露天風呂も付いた石造りの家族風呂。家族連れに人気だ=兵庫県三木市吉川町の「吉川温泉よかたん」で

 兵庫県小野市が5月中旬、公営の浴場に介護目的で設置している「貸し切り風呂」を、家族でも利用できるようにしたい、と県に相談したのが発端。県公衆浴場法基準条例は、介助目的や水着着用の場合をのぞき「6歳以上の男女を混浴させないこと」と定めており、同県生活衛生課は変更を認めなかった。小野市は「家族風呂はほかにもある」と反論した。

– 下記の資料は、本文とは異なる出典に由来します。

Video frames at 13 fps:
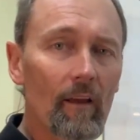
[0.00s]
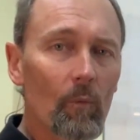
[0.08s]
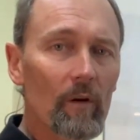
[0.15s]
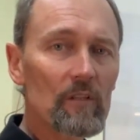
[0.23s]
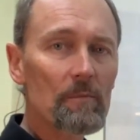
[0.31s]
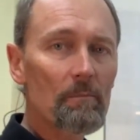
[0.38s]

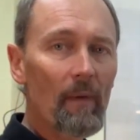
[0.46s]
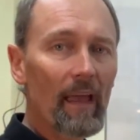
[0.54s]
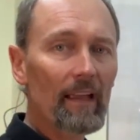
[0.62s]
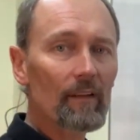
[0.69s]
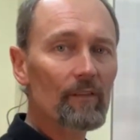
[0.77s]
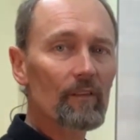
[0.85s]
which
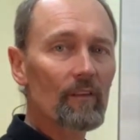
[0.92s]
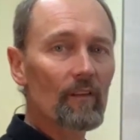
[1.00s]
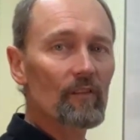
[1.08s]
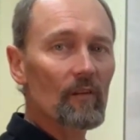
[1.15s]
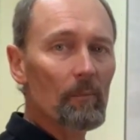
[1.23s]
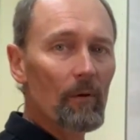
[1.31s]
makes the
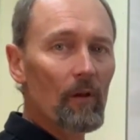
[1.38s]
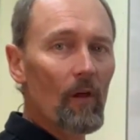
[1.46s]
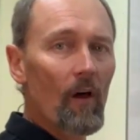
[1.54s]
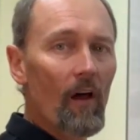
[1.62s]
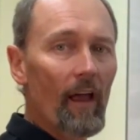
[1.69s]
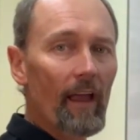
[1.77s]

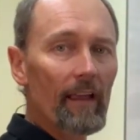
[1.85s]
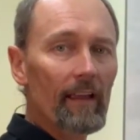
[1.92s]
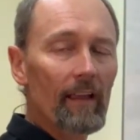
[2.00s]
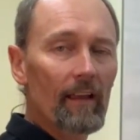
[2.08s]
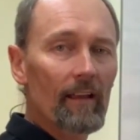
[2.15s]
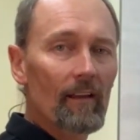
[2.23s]

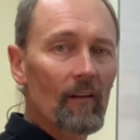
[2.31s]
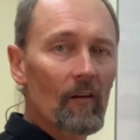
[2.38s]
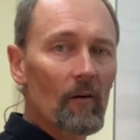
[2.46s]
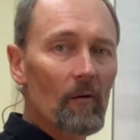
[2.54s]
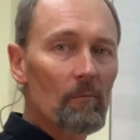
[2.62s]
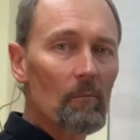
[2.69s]
supply
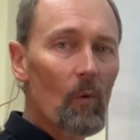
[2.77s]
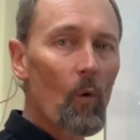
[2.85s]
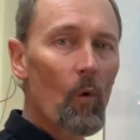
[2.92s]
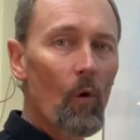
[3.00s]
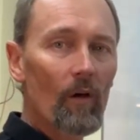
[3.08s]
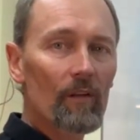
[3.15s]

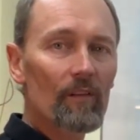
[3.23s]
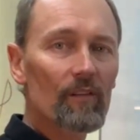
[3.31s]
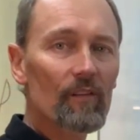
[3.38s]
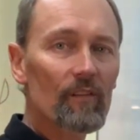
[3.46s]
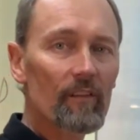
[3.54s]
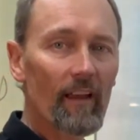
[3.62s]
more
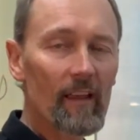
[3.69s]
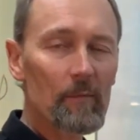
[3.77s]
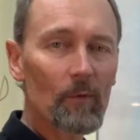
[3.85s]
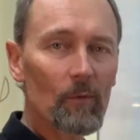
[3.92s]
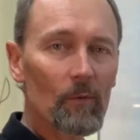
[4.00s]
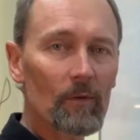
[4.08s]

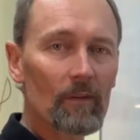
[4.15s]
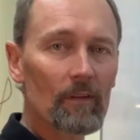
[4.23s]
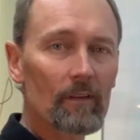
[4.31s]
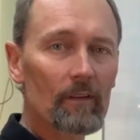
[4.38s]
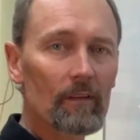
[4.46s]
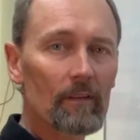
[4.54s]
stable.
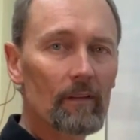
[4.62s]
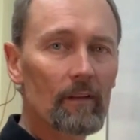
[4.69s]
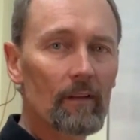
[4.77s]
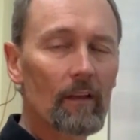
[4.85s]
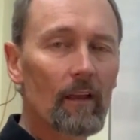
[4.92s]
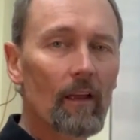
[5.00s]

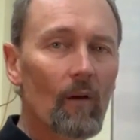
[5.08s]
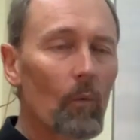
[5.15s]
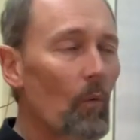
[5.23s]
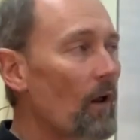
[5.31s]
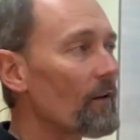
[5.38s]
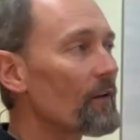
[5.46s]

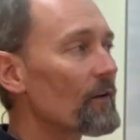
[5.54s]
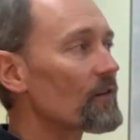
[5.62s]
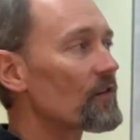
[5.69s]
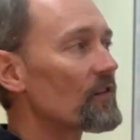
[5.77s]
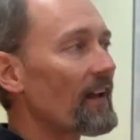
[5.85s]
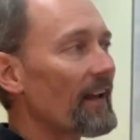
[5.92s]
While you're
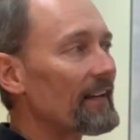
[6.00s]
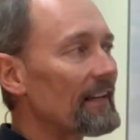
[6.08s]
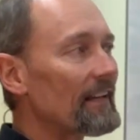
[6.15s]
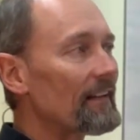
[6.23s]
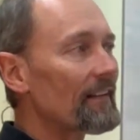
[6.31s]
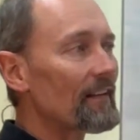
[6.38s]

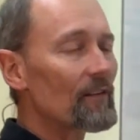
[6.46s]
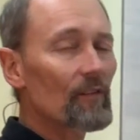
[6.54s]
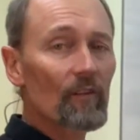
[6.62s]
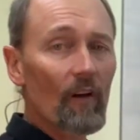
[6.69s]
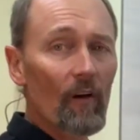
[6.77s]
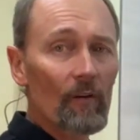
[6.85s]
staking these
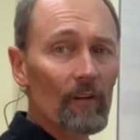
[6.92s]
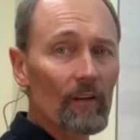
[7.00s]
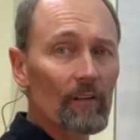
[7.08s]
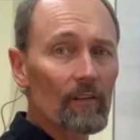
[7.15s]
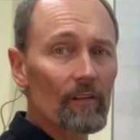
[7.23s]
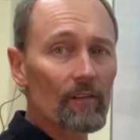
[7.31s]

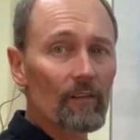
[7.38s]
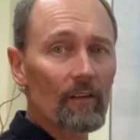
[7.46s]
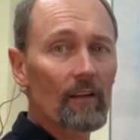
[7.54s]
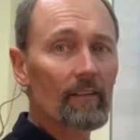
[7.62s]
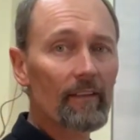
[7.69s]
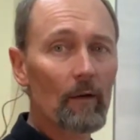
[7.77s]
tokens,
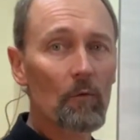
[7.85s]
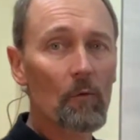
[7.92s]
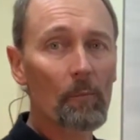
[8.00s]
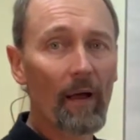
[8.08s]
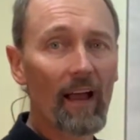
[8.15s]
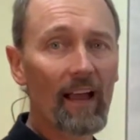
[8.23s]
they
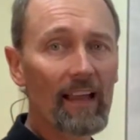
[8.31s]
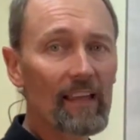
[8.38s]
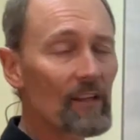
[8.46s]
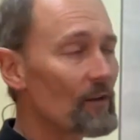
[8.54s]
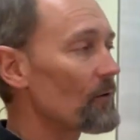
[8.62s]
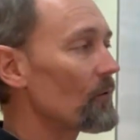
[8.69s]
will pay
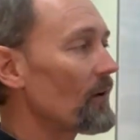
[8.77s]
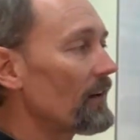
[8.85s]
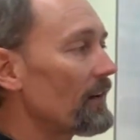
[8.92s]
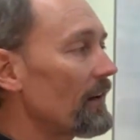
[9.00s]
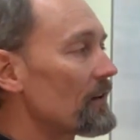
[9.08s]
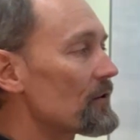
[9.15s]
you
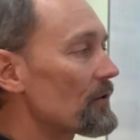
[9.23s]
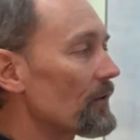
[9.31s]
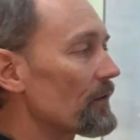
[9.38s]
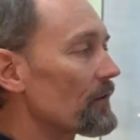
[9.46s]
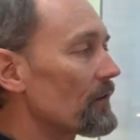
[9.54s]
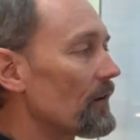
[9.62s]

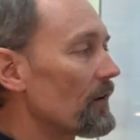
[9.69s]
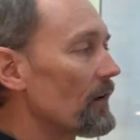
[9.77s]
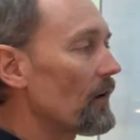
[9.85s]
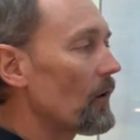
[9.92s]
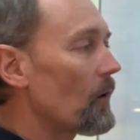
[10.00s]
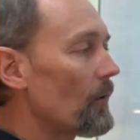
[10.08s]
interest
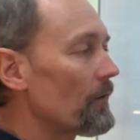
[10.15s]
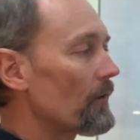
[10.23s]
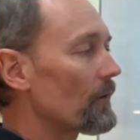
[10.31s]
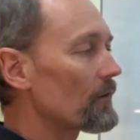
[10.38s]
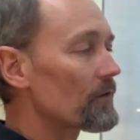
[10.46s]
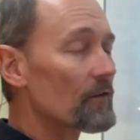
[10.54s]
on
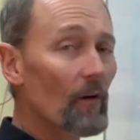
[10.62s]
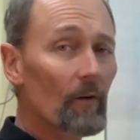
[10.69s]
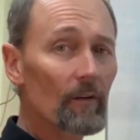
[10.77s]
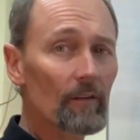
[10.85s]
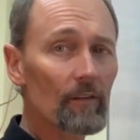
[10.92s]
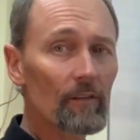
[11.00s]
those
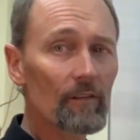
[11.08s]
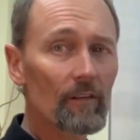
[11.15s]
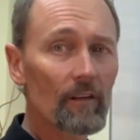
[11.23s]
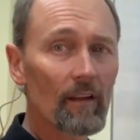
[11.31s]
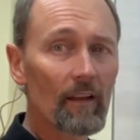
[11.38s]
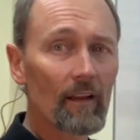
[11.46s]
tokens.
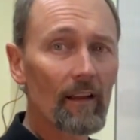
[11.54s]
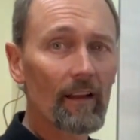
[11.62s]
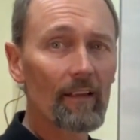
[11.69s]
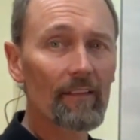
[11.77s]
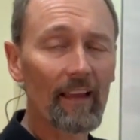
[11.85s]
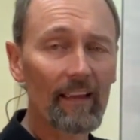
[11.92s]

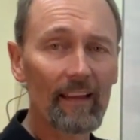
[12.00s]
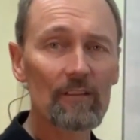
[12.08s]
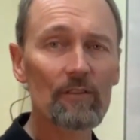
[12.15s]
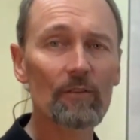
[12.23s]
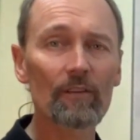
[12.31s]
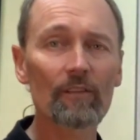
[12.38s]
And that
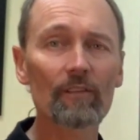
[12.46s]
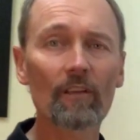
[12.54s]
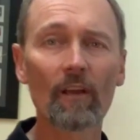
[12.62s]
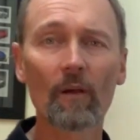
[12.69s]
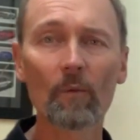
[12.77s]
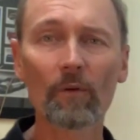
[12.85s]
interest
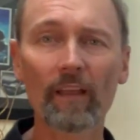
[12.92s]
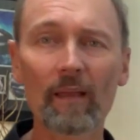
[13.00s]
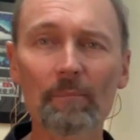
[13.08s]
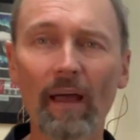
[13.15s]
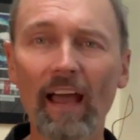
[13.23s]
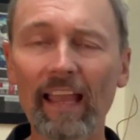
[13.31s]
will
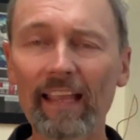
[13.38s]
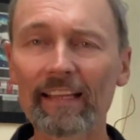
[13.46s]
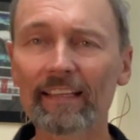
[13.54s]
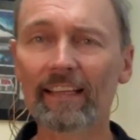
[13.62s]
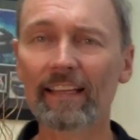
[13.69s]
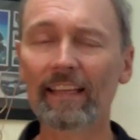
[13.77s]
get
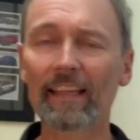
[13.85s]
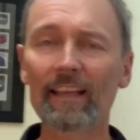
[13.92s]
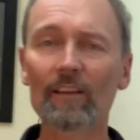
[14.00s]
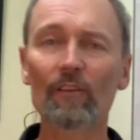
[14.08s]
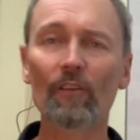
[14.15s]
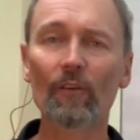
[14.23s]
paid
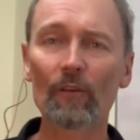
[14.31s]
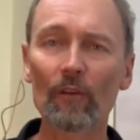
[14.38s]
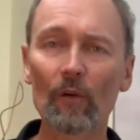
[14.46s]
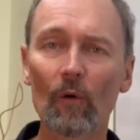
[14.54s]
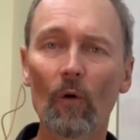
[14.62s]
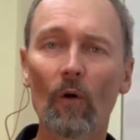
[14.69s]
into
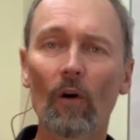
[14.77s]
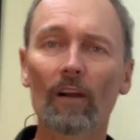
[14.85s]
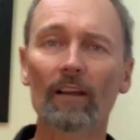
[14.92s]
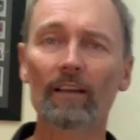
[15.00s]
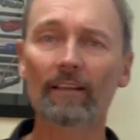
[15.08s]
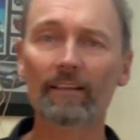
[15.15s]

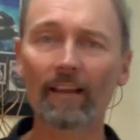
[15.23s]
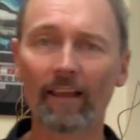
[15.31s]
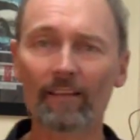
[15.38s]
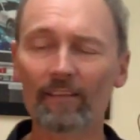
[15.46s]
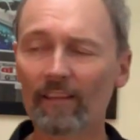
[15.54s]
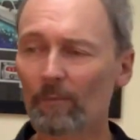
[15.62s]
your
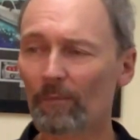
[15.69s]
Daisy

 このため、県がすべての公衆浴場を対象に調査したところ、三木、豊岡、宍粟の3市と新温泉町の、少なくとも六つの公営施設に家族風呂のあることがわかった。県は8月下旬、混浴を禁止し、「家族風呂」の名称を変えるよう、6施設に指導した。

 これに対し、家族風呂のある温泉施設「吉川温泉よかたん」を三セクで運営する三木市の薮本吉秀市長は、8月下旬の会見で「これまで何の指導もなかったのに、突然の使用禁止は理解に苦しむ。今後ともこれまでの営業方針を続けていきたい」と反発。他の施設も「許可申請の段階で家族風呂について明示しており、今更指摘されても…」と戸惑いを隠せない。

 大阪府も条例で浴室を男女別々にすることを定めている。ところが、公衆浴場経営許可基準を改正し、浴場側が入浴者と直接面接できることなどを条件に、今年7月20日から、同一家族が一緒に入浴する家族風呂などの設置を認めた。同府環境衛生課の担当者は「家族風呂のニーズは強まっており、設置許可で風紀が乱れるおそれもないと判断した。全国で十数県は家族風呂を認めているのではないか」と話す。

 滋賀県も条例で「8歳以上の男女を混浴させないこと」と定めているが、「知事が風紀上支障ないと認めるときは適用しないことができる」との項目を適用し、96年4月から家族風呂を認めた。

 兵庫県の条例にも「知事が公衆衛生上支障がないと認める場合」に、混浴制限などを緩和できるとの定めがある。しかし、県生活衛生課は家族風呂について「『家族』には、事実婚や夫婦別姓などさまざまなかたちがある。本当に家族なのかどうか確認が困難で、風紀を保てない」と判断。あくまで認めない構えだ。